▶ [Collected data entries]
>>>
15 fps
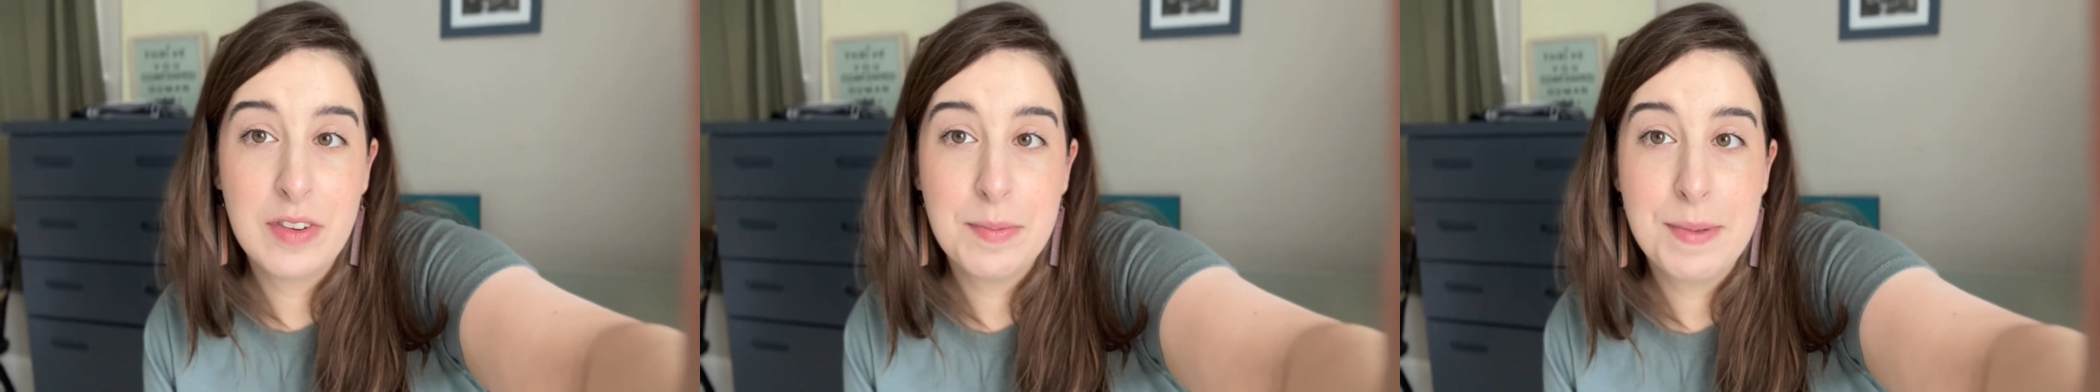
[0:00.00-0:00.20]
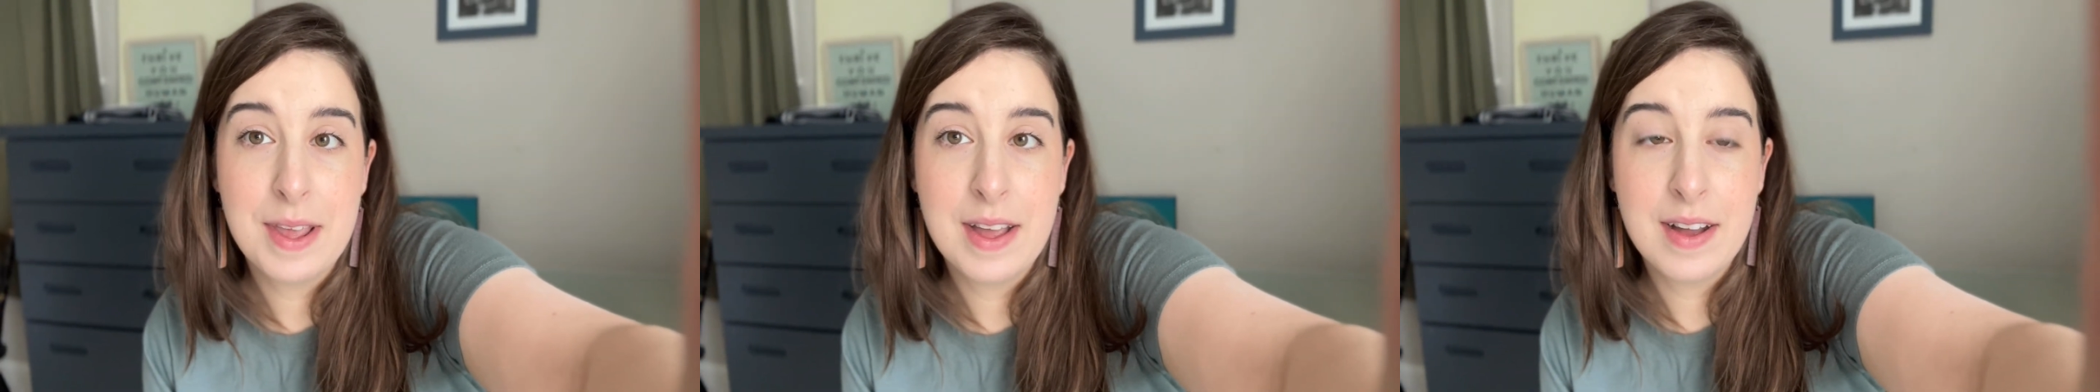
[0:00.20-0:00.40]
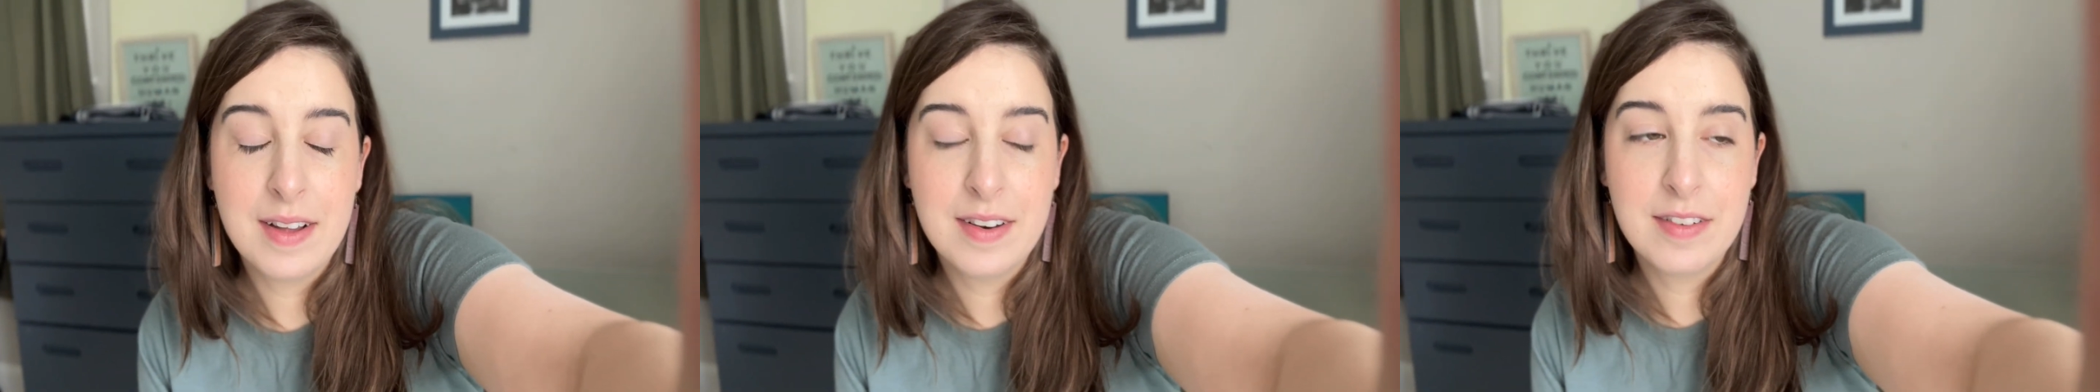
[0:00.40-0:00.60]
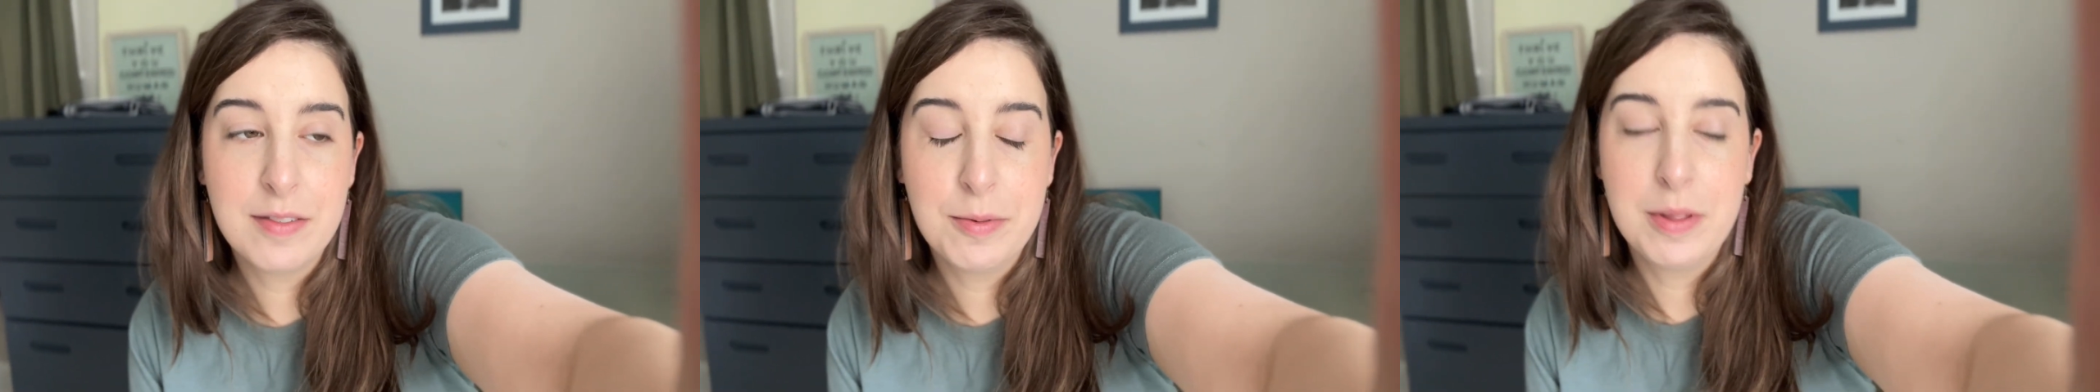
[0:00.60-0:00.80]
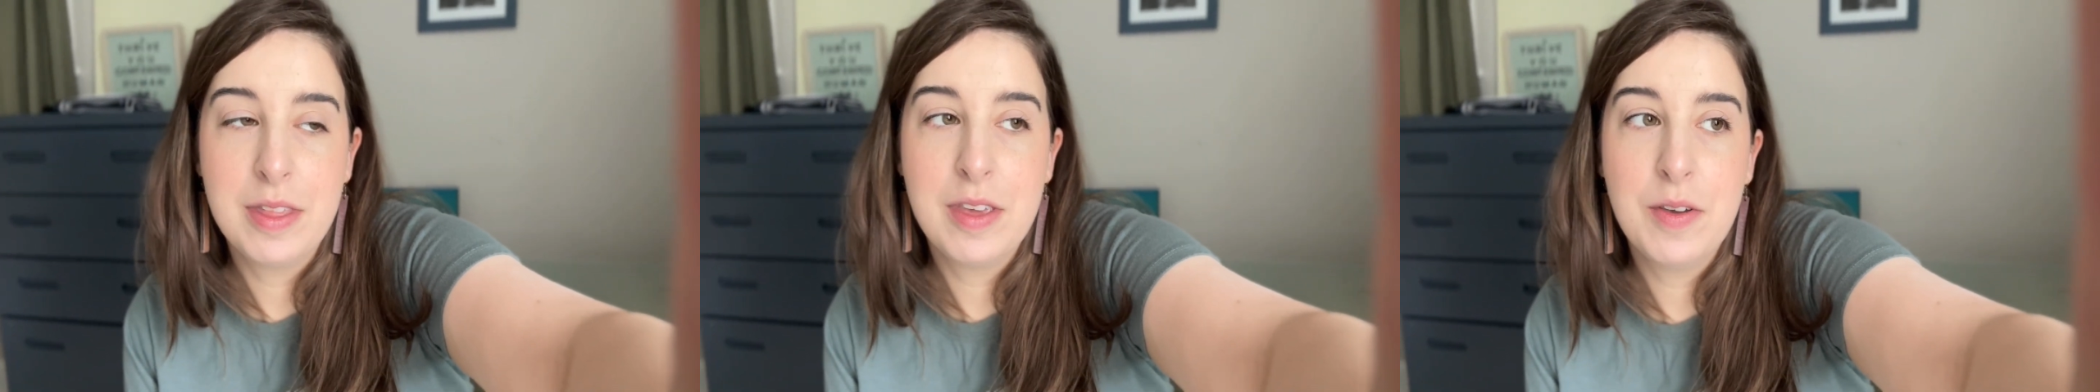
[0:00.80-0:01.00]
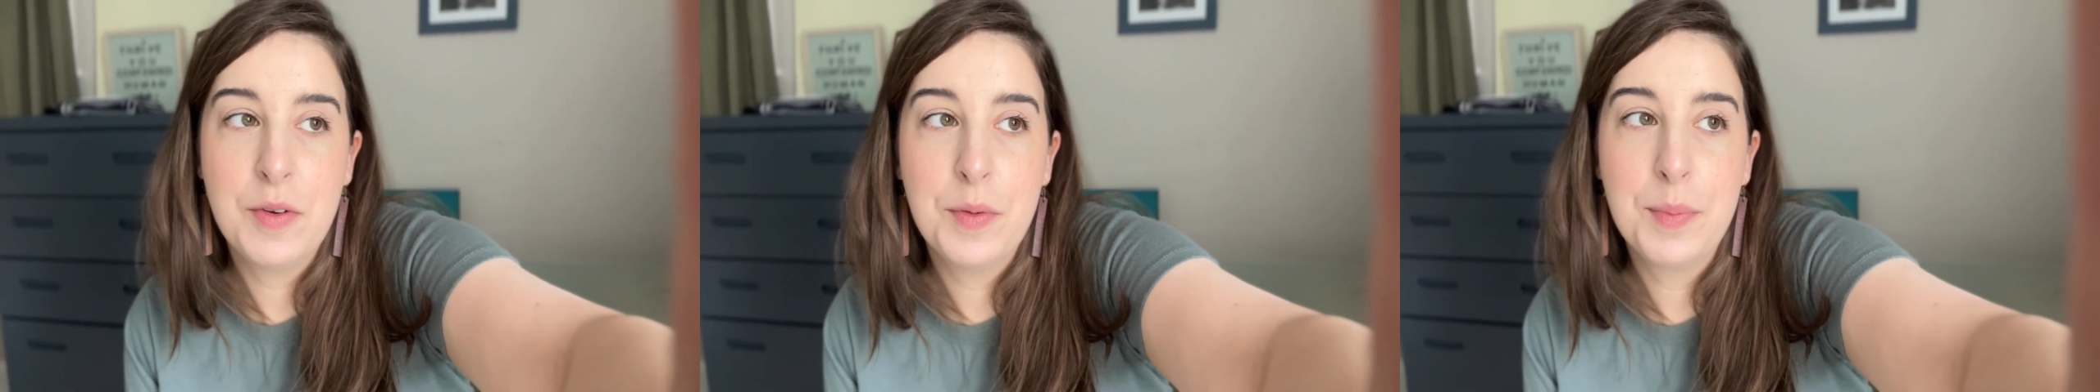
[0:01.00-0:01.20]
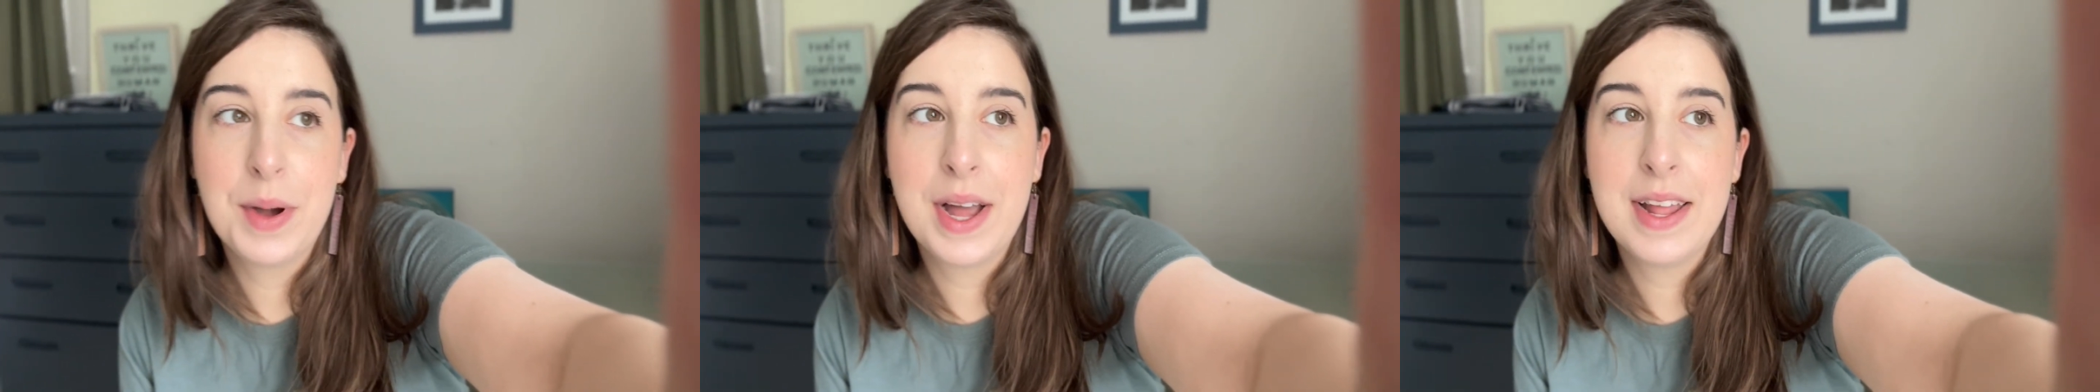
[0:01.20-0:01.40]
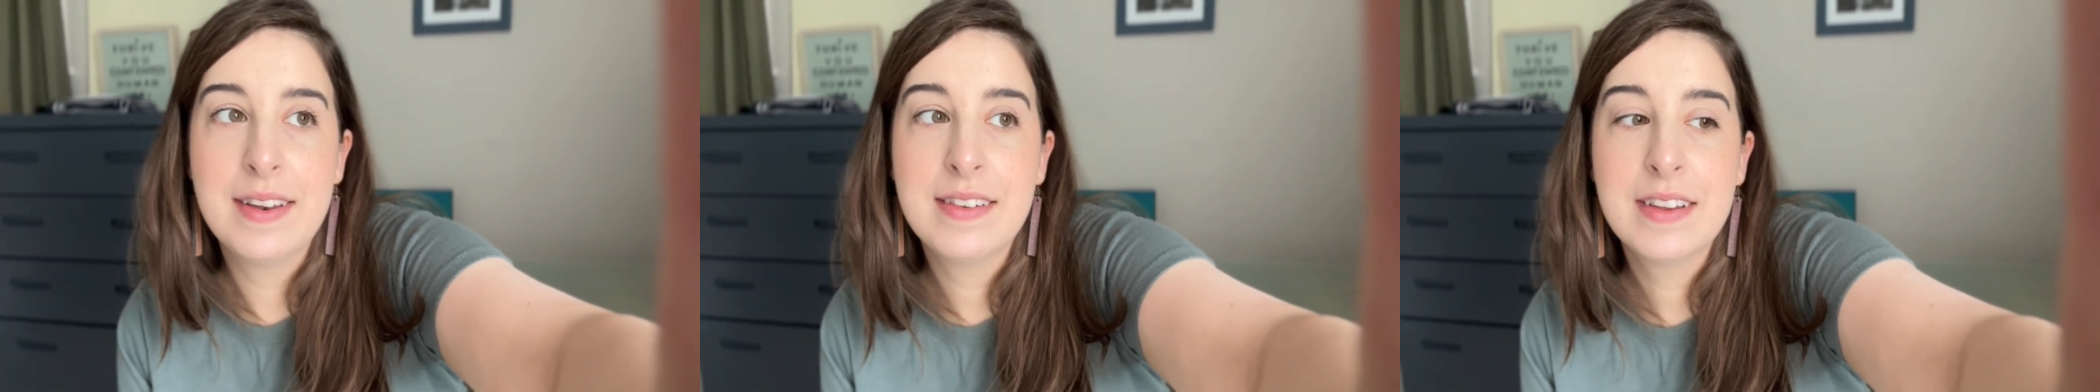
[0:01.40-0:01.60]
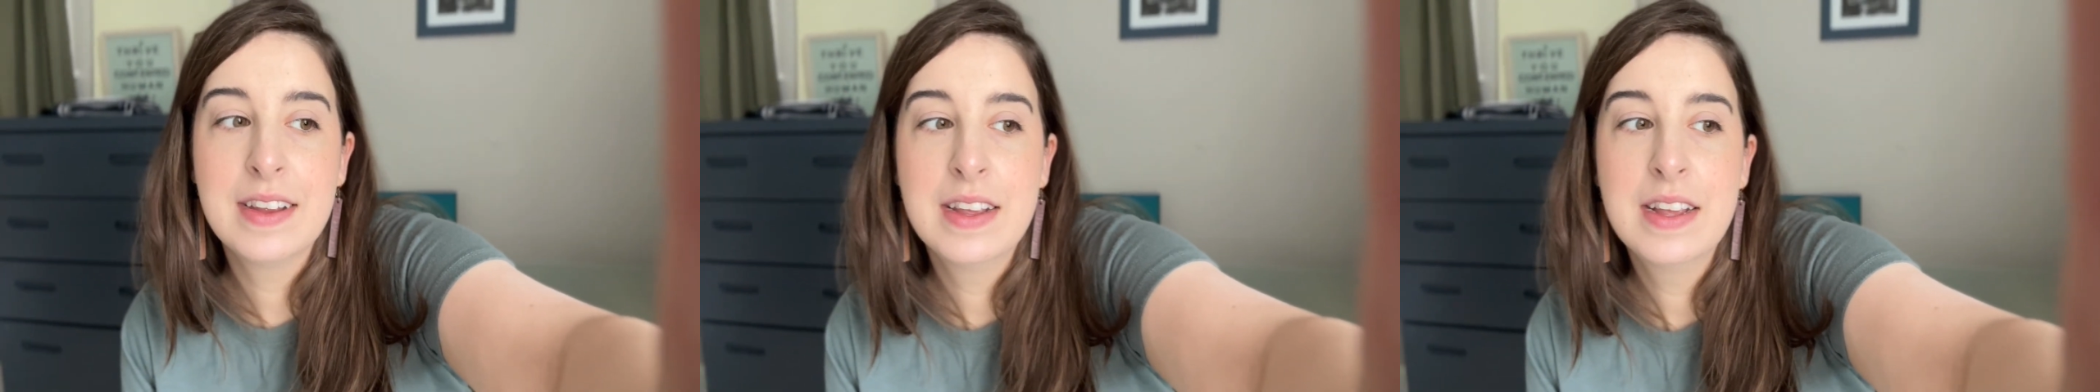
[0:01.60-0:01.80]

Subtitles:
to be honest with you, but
<<<
▶ [DIRECTIONS FOR THIS TASK]
Set down the entries above exactly; no pictures belong in the copy.

▶ [WRITTEN SOLUTION]
15 fps
[0:00.00-0:00.20]
[0:00.20-0:00.40]
[0:00.40-0:00.60]
[0:00.60-0:00.80]
[0:00.80-0:01.00]
[0:01.00-0:01.20]
[0:01.20-0:01.40]
[0:01.40-0:01.60]
[0:01.60-0:01.80]

Subtitles:
to be honest with you, but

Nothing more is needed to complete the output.